Бейер и Штанге толковали уже не о молодом императоре, а о каких-то деньгах, которые могут дать некие знатные господа, чтобы получить обратно свои письма. В письмах поминается «известная особа», а в кармане у Бейера – драгоценный подарок «известной особы», который императрица может опознать.
– Господа Панины понимают, должны понимать – люди Шешковского без затруднений найдут того грамотея, которому были продиктованы письма. Грамотею довольно будет пары оплеух, чтобы указал на заказчика. И браслет! Они помогут нам укрыться, – твердил Бейер, но чем яростнее он это утверждал, тем угрюмее становился Штанге.

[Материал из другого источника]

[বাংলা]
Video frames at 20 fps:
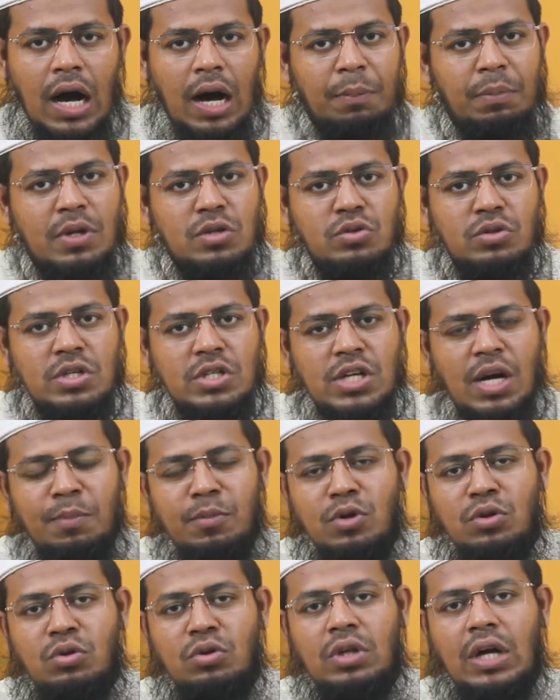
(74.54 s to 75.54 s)
আমরা যদি
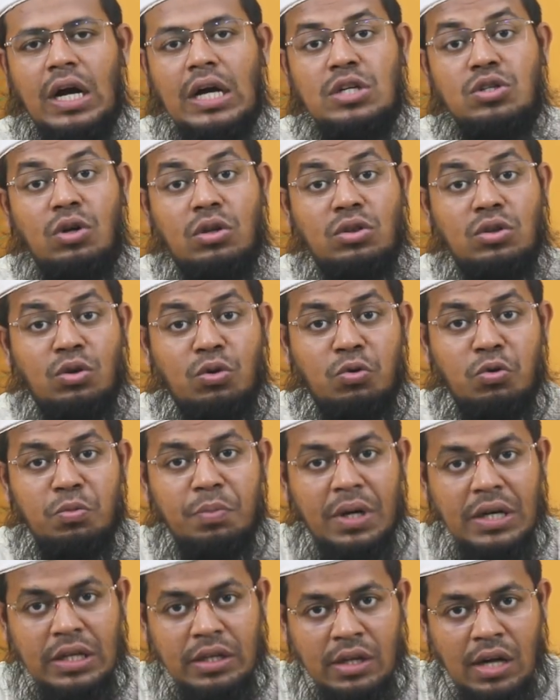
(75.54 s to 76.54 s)
সামর্থ্য থাকা সত্ত্বেও
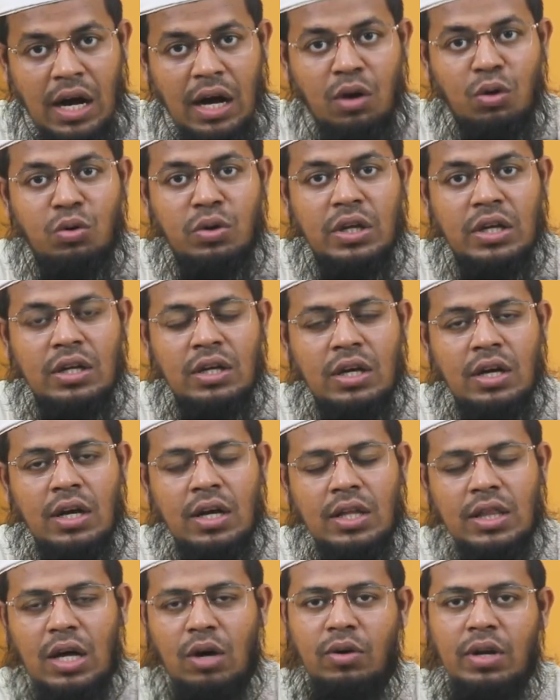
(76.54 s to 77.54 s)
কোরবানি না করি
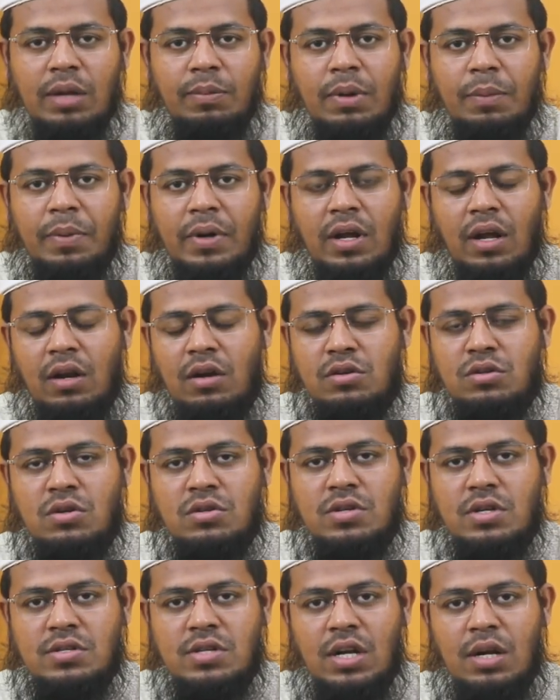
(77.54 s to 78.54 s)
তাহলে এ ব্যাপারে আল্লাহ
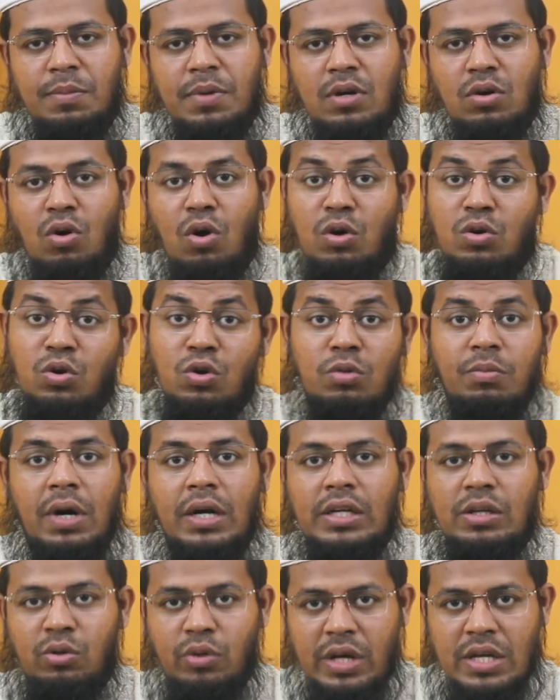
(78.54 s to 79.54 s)
রসুলামের কঠোর
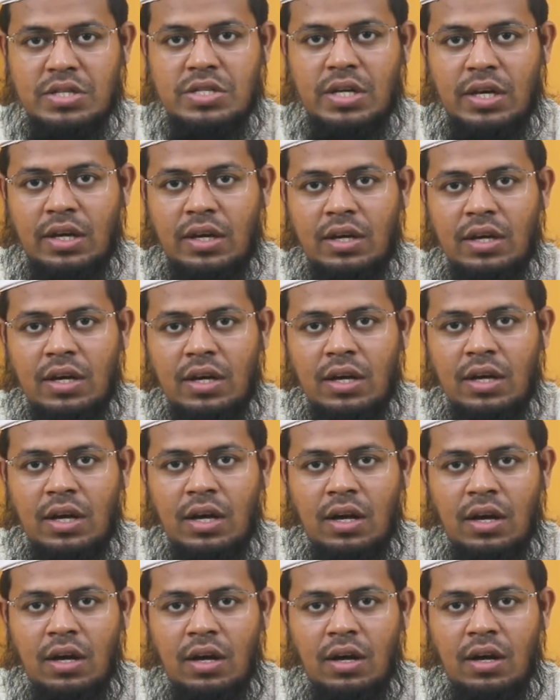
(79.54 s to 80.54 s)
বাণী রয়েছে
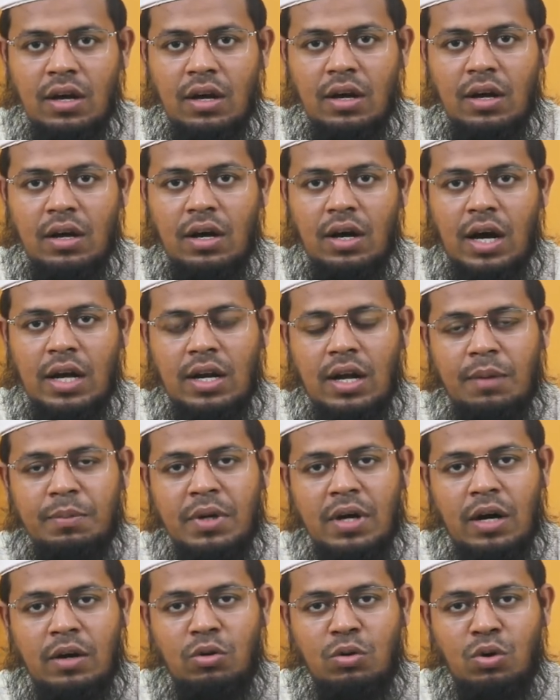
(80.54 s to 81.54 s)
আন
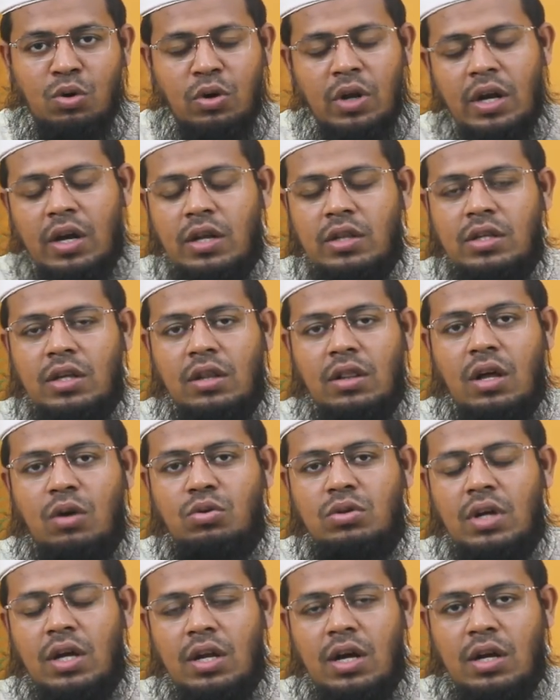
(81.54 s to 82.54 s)
আবি হুরার রাদি আল্লাহ
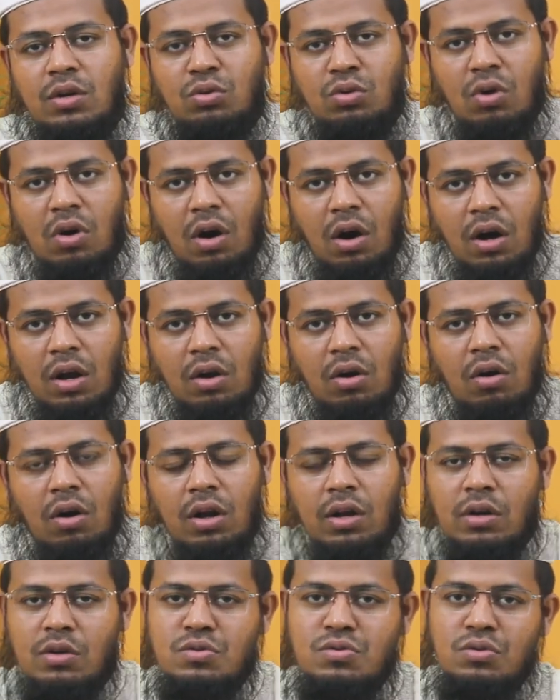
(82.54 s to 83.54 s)
তালা কল
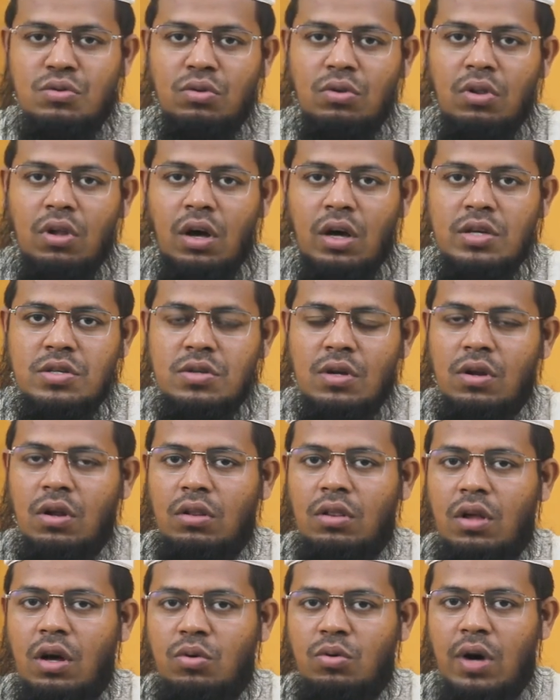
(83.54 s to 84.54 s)
কল রসুল্লাহ
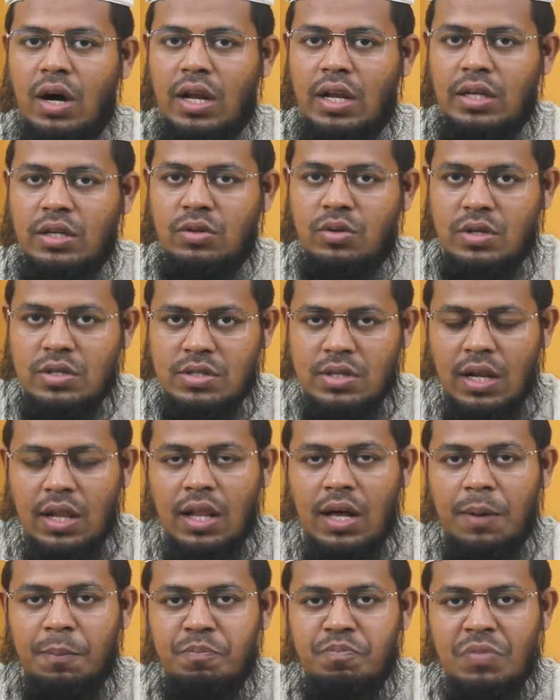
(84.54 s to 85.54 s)
সাল্লাহ আলহি
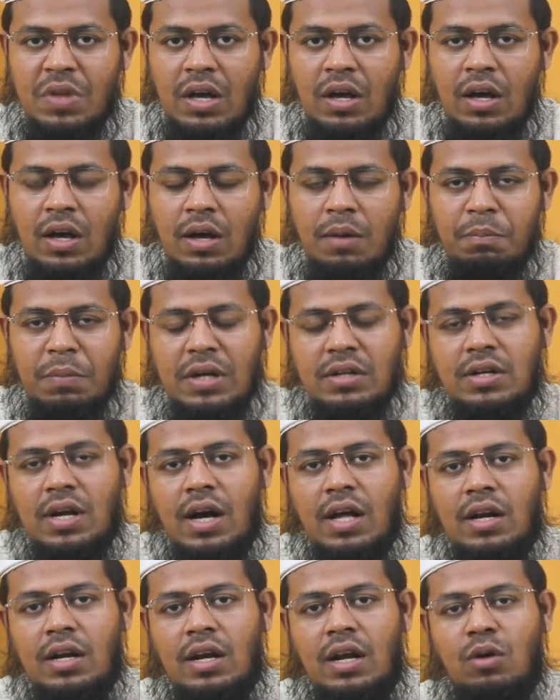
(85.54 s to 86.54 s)

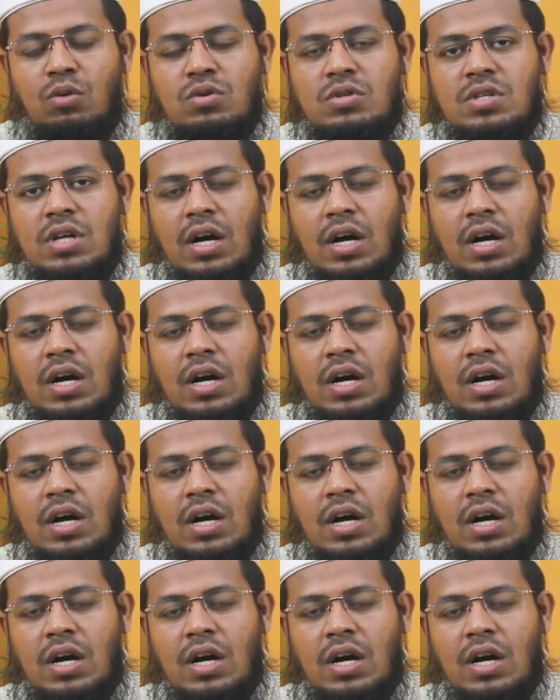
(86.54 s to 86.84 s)
মানকান আল্লাহ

– Едем, – наконец сказал он. – Мы спрячемся на Васильевском острове. И оттуда ты будешь совершать свои вылазки.
– Нет! Мы должны опередить всех и сообщить господам Паниным, что произошло.
– Ты сошел с ума, Рейнгард, – печально ответил Штанге. – Единственное, на что мы можем рассчитывать, – это подачка в обмен на письма и браслет великой княгини. Если ты хочешь повторить попытку, следует выждать время.
– Твоя рассудительность отвратительна! – воскликнул Бейер.
– Как и твое сумасбродство.
Клаус смотрел на них – на тех, кого он почитал друзьями, родственными душами, благородными рыцарями, освободителями молодого императора от власти мужеубийцы, – и понимал, что произошла роковая ошибка. Дело, которому он, Клаус, поклялся служить, более не занимало их. Они толковали о деньгах!
Клаус смотрел на деньги свысока. Дома он, отдавая матери жалованье, жил на всем готовом. Связавшись с Бейером, тоже не потратил ни копейки – Бейер кормил отряд за свой счет, и Клаус даже не задумывался о стоимости провианта. И вдруг оказалось, что деньги для этих людей имеют более значения, чем судьба императора!
Споря, Бейер и Штанге даже не смотрели в его сторону.
Клаус вытянул из кобуры пистолет, поднес к виску. Некоторое время он еще наблюдал – не обратят ли на него внимание Бейер и Штанге. Но они продолжали пререкаться. Хотя Бейер должен был видеть, должен был крикнуть:
– Стой, безумец, стой!
Обида вскипела и хлынула через край.
Клаус выстрелил.
Штанге и Бейер резко повернулись и увидели, как он, запрокинувшись, сперва ложится спиной на конский круп, потом сползает под задние копыта.
– Проклятье, – сказал Бейер. – Еще и это! А по тракту уже тащатся телеги! Выстрел непременно услышали!
Штанге посмотрел на лежащего Клауса. Юноша странным образом продолжал сжимать пистолет.
– Ты твердо решил искать господ Паниных и угрожать им? – спросил Штанге.
– Да, Антон.
Штанге выдернул из кобуры пистолет и выстрелил. Пуля попала Бейеру в грудь – примерно туда, где сердце. Промахнуться Штанге не мог – слишком близко была цель.
Потом он спешился, обшарил карманы Бейера, забрал деньги, браслет и конверт. Пистолет он вложил Бейеру в руку и немного поправил мертвые тела, создавая иллюзию, будто они порешили друг друга.
И, вскочив в седло, Штанге поехал прочь.